Clare J. Wotton and Michael J. Goldacre, BM, BCh, from the University of Oxford in the United Kingdom, and colleagues utilized national administrative statistical data on hospital care and mortality in England from 1999 to 2011 to identify 451,232 people with obesity and a cohort of control participants.
“Obesity in mid-life may increase the risk of subsequent dementia. Our objective was to study this risk, focusing on differences by age at the time of recording of obesity, in a large defined population,” they wrote.
Dementia risk significantly increased in obese people aged 30 to 39 years admitted to the hospital (risk ratio [RR]=3.5). Dementia risk gradually decreased with increasing age at obesity, from 1.7 in people aged 40 to 49 years when obesity was first recorded to 1.4 in those for whom obesity was first recorded at 60 to 69 years.

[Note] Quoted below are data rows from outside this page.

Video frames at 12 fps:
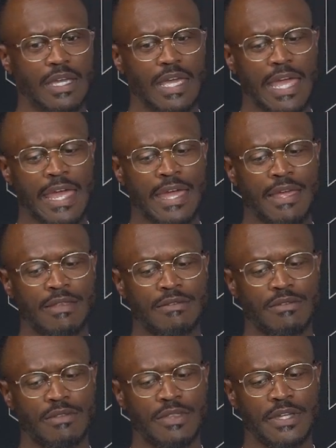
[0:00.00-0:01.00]

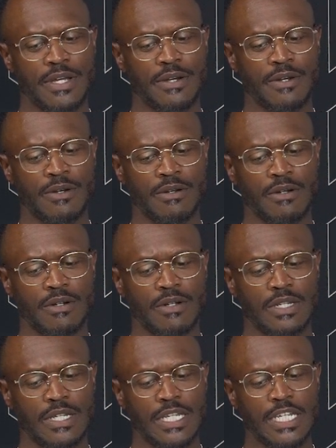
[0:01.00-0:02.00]
And their
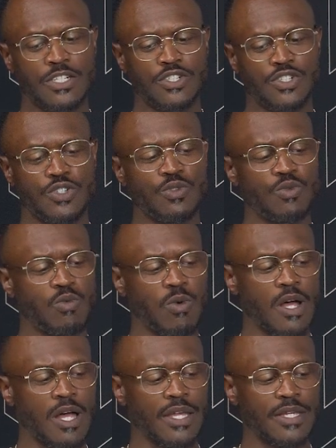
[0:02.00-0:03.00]
issue
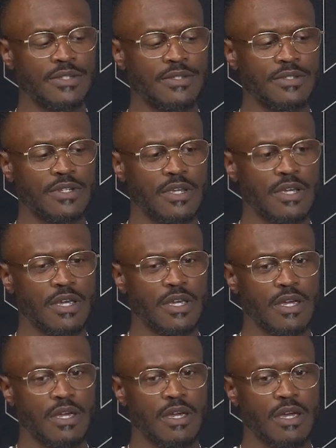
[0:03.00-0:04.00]
was,
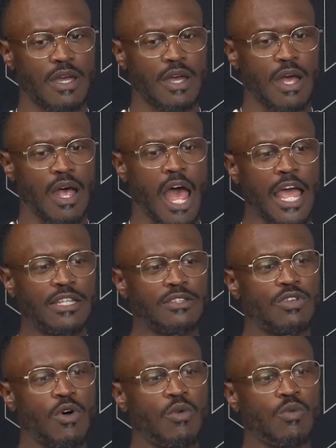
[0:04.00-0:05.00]
I
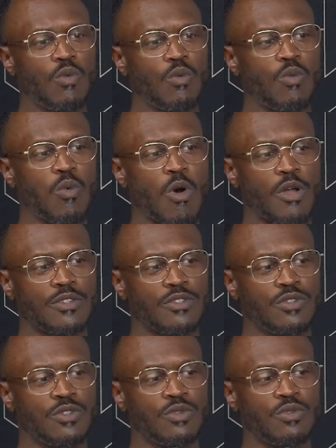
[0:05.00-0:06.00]
don't want
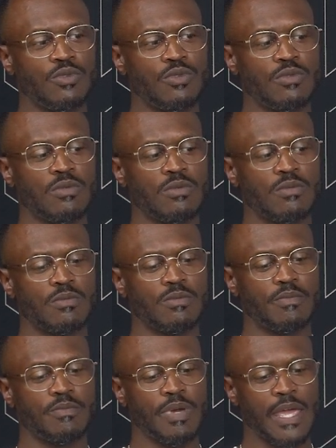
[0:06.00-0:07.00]
to
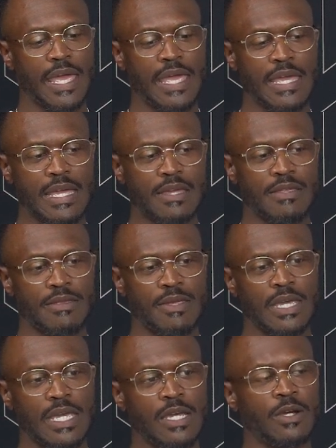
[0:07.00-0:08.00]
pay
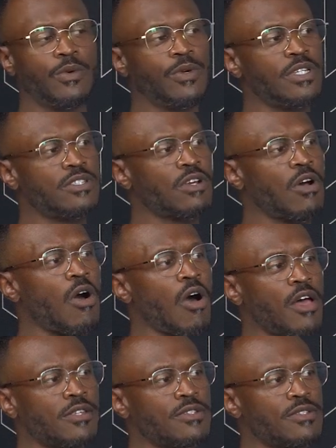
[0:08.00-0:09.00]
the increased
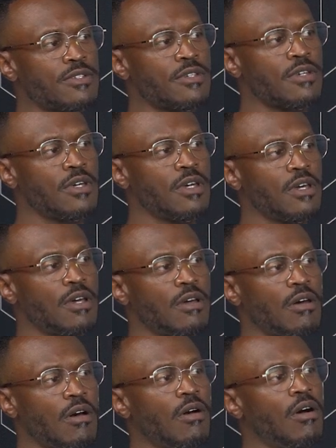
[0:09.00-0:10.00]
cost
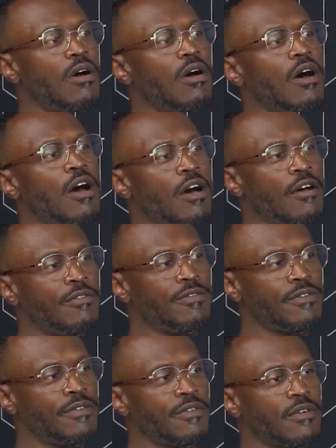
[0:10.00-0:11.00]
of
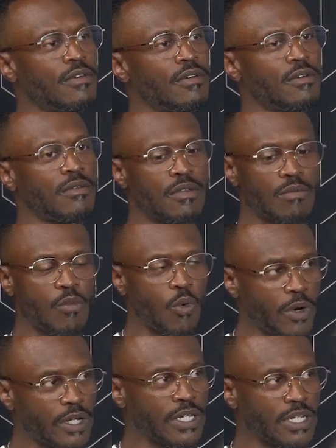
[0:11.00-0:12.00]
the
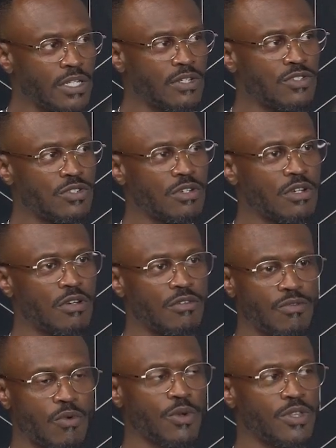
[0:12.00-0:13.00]
mortgage
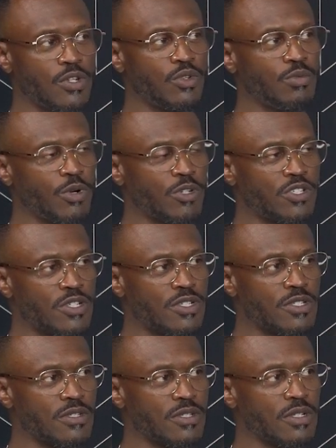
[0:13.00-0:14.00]
for the new purchase.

Subsequent dementia risk was not increased or reduced for people whose obesity was first recorded in their 70s (RR=0.97; 95% CI, 0.93-1.01). In patients in their 80s, subsequent dementia risk was reduced (RR=0.78; 95% CI, 0.74-0.82).
“While obesity at a younger age is associated with an increased risk of future dementia, obesity in people who have lived to about 60 to 80 years of age seems to be associated with a reduced risk,” the researchers wrote.
- Wotton CJ et al. Postgrad Med J. 2014;doi:10.1136/postgradmedj-2014-132571.